The small world around me has started to feel...cuffed up. Although It’s definitely not my first time around the sun without a partner holding my hand, I can’t help but feel baffled that I am ending up empty-handed anyway.
But I know that feeling and experience of being single doesn't happen in a vacuum, and so I began to reach out and do some research. During my research, I realized how often discussions about dating, hook-ups, and future partners occupied my friend’s minds and how much space was left for the same important discussions in my own mind.
I left every conversation feeling ladened down with advice. The cookie-cutter answers so often didn’t show the whole picture, and the most interesting and important answers were to questions I felt weird asking. asking. Is it embarrassing to be single? Is it weird to be in a relationship when everyone isn’t? Are any of these questions important at all?
When I started this project, I assumed the friends I spoke to would have a variety of the same answers. But somewhere along the way, I realized that I wasn't hearing any of the same catchphrases or any of the same answers. Everyone’s journey up until now felt so different, and I witnessed this tremendous depth of accountability and acknowledgment of what they deserve and what people so far have failed to give them.
Some interview answers were fun and enjoyable and some answers I couldn’t help but think about how I felt the same way, which is why I felt like these answers were important to share. So much of what I read growing up and navigating this world felt like there were two options: single or taken. There were steps in becoming either or, but no one was talking about the steps in between.

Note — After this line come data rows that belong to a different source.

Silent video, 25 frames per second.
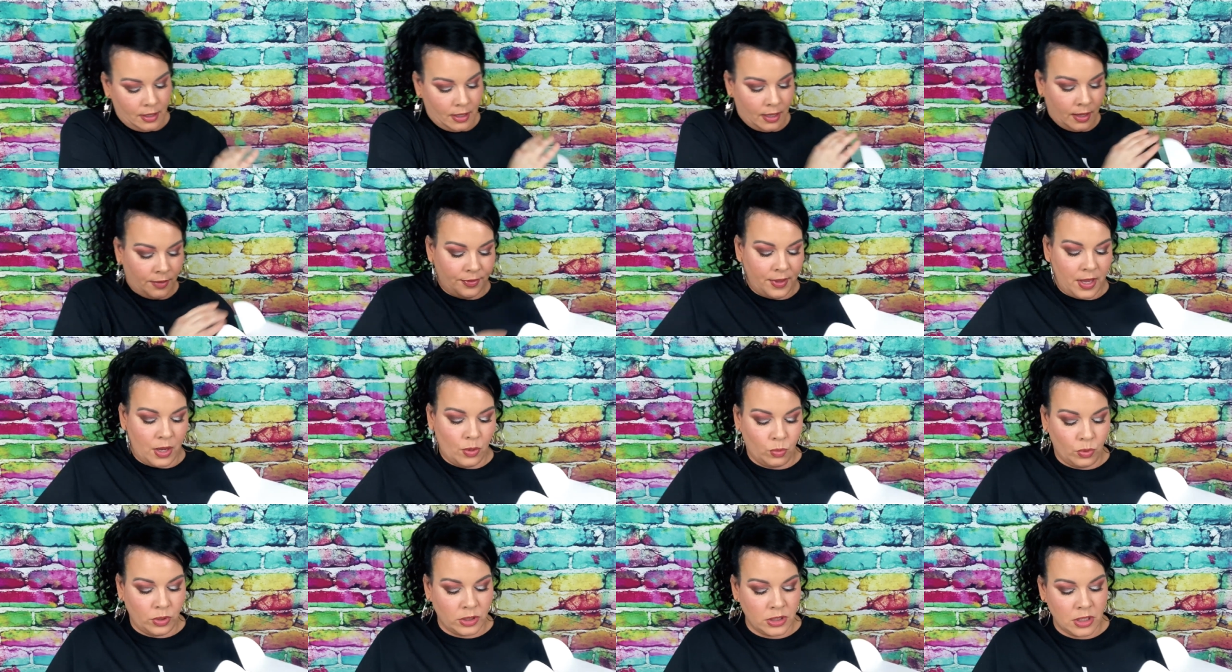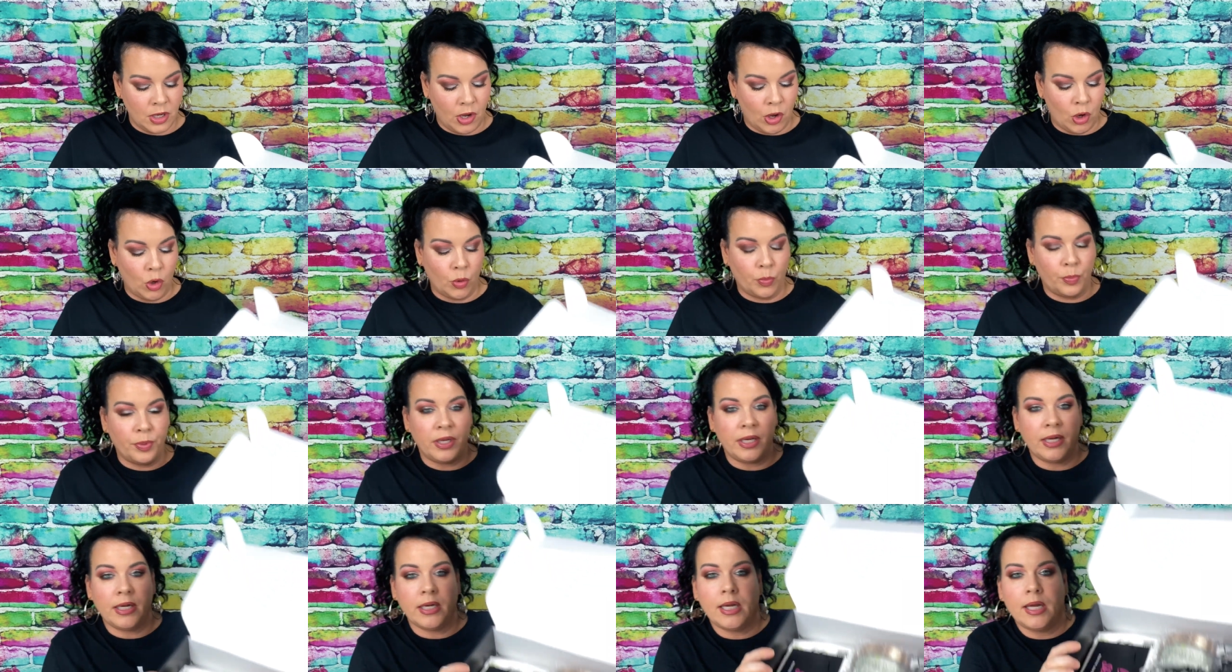And then when you
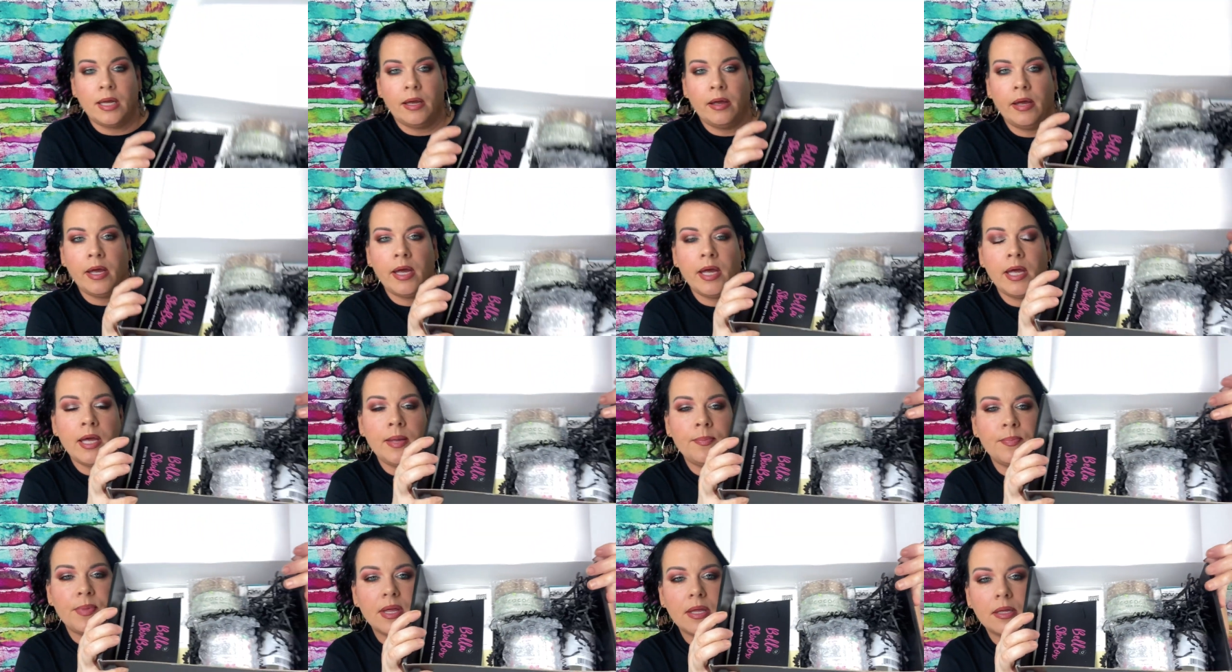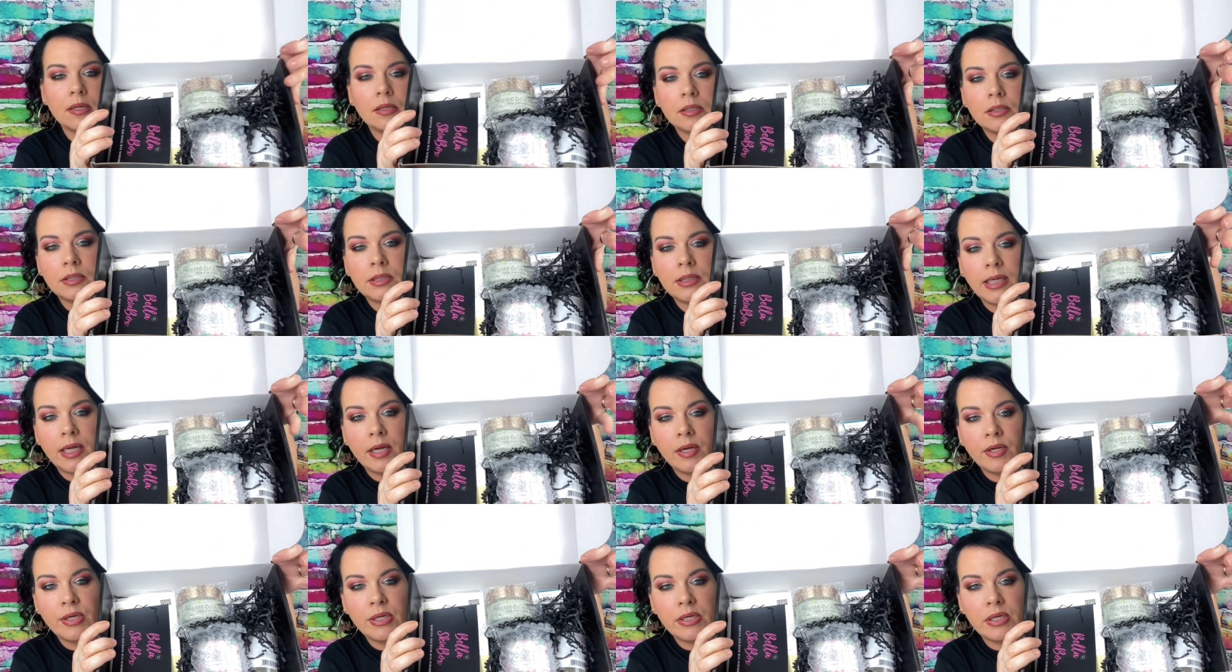open it up,
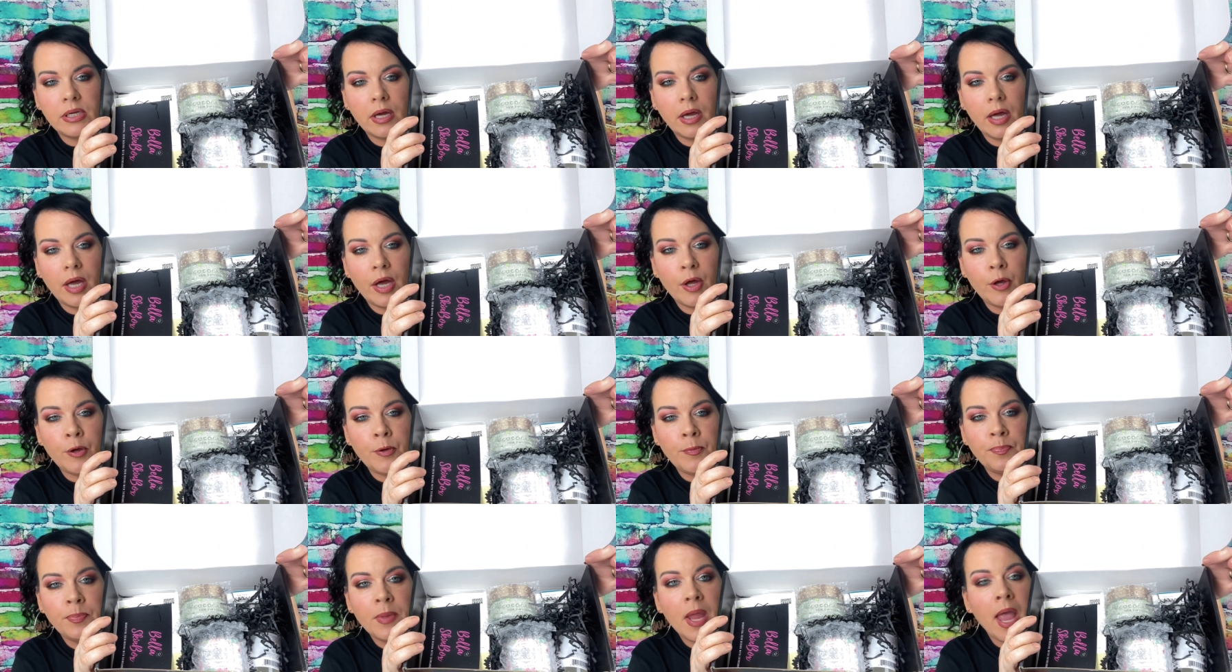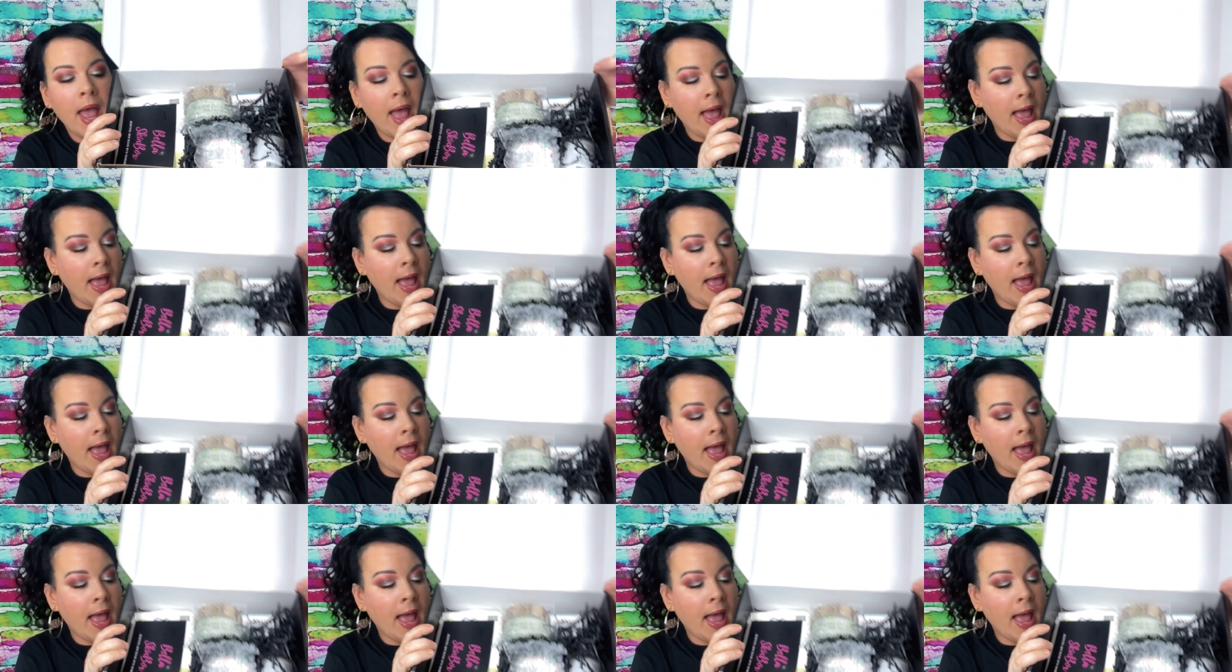there you go.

I decided to interview three women with the same relationship status: single. This can be a harsh word to define yourself but each woman embraced it and had positive, unique, and creative reactions to my relationship questions.
April, 19 years old.
Current relationship status: “Single. Single and ready to mingle. *giggles*”

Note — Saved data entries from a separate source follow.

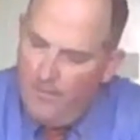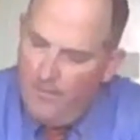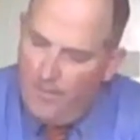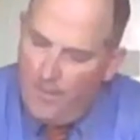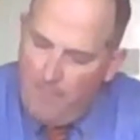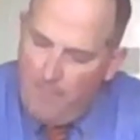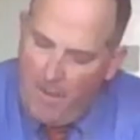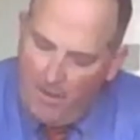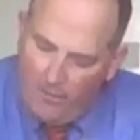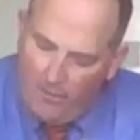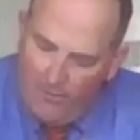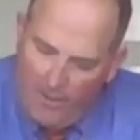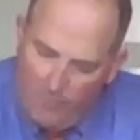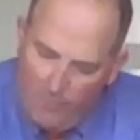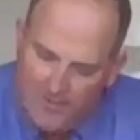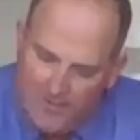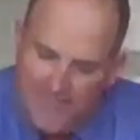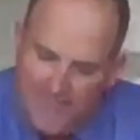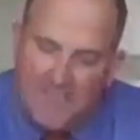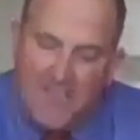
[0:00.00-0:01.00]
The metal that
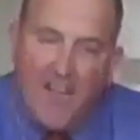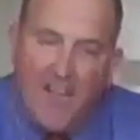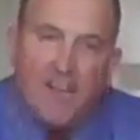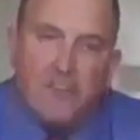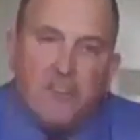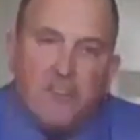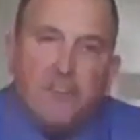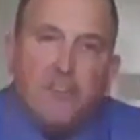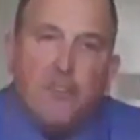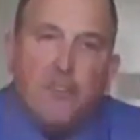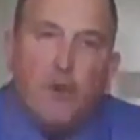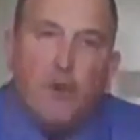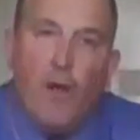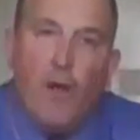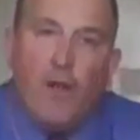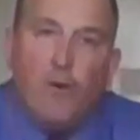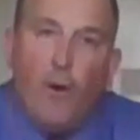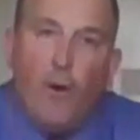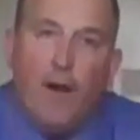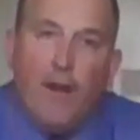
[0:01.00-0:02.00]
was attached to the
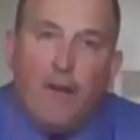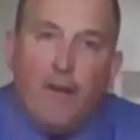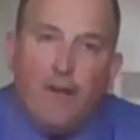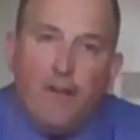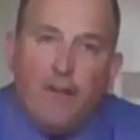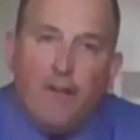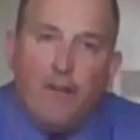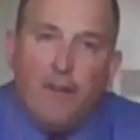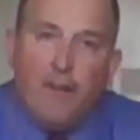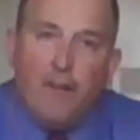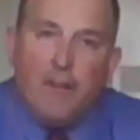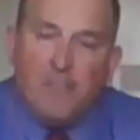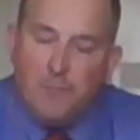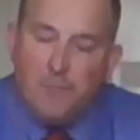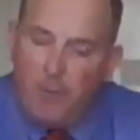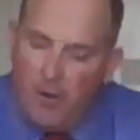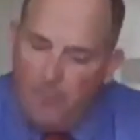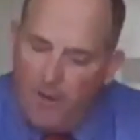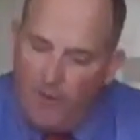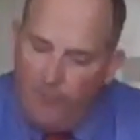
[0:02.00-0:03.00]
red wire in
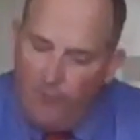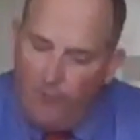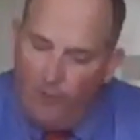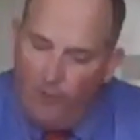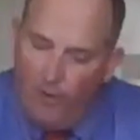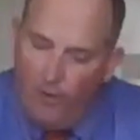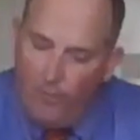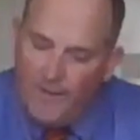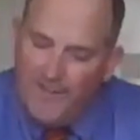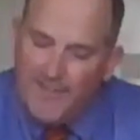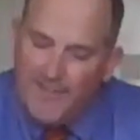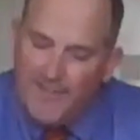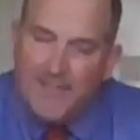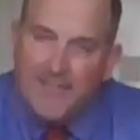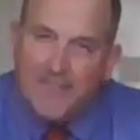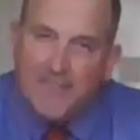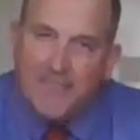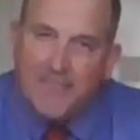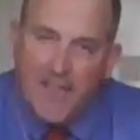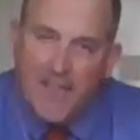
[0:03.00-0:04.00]
experiment 4 was the
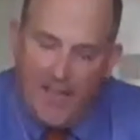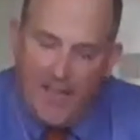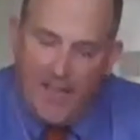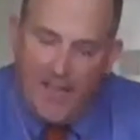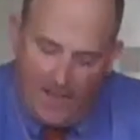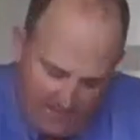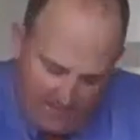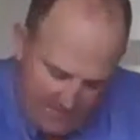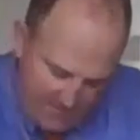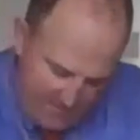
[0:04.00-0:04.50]
zinc.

What’s the story behind where you are in your romantic life right now?
“The standpoint I'm at right now is that everything is in my control. Freshman year I was not entirely over what had transpired before I had left for college, having broken up with my high school boyfriend. I think that experience stunted my (romantic) growth at college and my relationship with myself. I think relationships are multifaceted because of covid, bc it's also impacted. I haven’t met as many people as I would like to in the normal college way. I've recognized that this is a time where I want to be independent for myself and really discover my independence. It's more of a choice than I thought it was before.”
What's the worst piece of relationship advice you’ve ever been given?
Get back together with him.
Sarah, 20 years old.
Current relationship status: “ I would define it as single and just looking to casually date.”
What’s the story behind where you’re at in your romantic life right now?
I was in a pretty long-term relationship with a guy from high school. I started dating him my junior year and we decided to do long-distance when I came to Elon. I just realized when I got into my sophomore year that long distance just wasn’t working anymore. I realized that although I loved him as a person, I was not in love with him. I wanted to learn to be more independent and be happy by myself.
Do you wish you were in a relationship?
I think it's hard to say. I think a lot of people want to be in a relationship but maybe shouldn't be in a relationship. For me, I'm not at a place where I can be in a relationship. Right now I want to experience dating and grow before I can add another person into the picture.
What’s the worst piece of relationship advice you’ve ever been given?
I’ve been told, “Why did you break up with him? He was such a nice guy.” Just because he’s nice doesn’t mean you have to be in a relationship with him and that is what I soon realized. Ever since breaking up with him, I became much happier in myself.
What’s a funny story about your romantic life?
Me and my friend have a joint hinge account where we are trying to go on double dates with guys and it's been a whole lot of fun. with Covid, it's been a challenge to actually meet up with guys but in the coming weeks, since we've both been vaccinated, we're excited to just have some fun adventures.
Charlotte, 19 years old.
Current relationship status: “Single AF”
Is it embarrassing to be single?
No, I don’t think so. I feel like it’s not embarrassing to have not found your person. When I’m around couples, I feel like I just internalize it. I’m just more aware of it.
Do you ever act unlike yourself around romantic interests?
When I'm around boys that I think are cute, I'm hyper-aware of everything that I do and say. I try to act a certain way- nothing specific, but I just try to be, or I try to act like, what I think they would want to be like.
What would be the most ideal thing someone could ever say to you?
I think if they notice things about me that only I notice. Like, if they just point out the things that they like that I’m self-conscious of or point out things that I think other people don’t notice.
Names have been changed for privacy.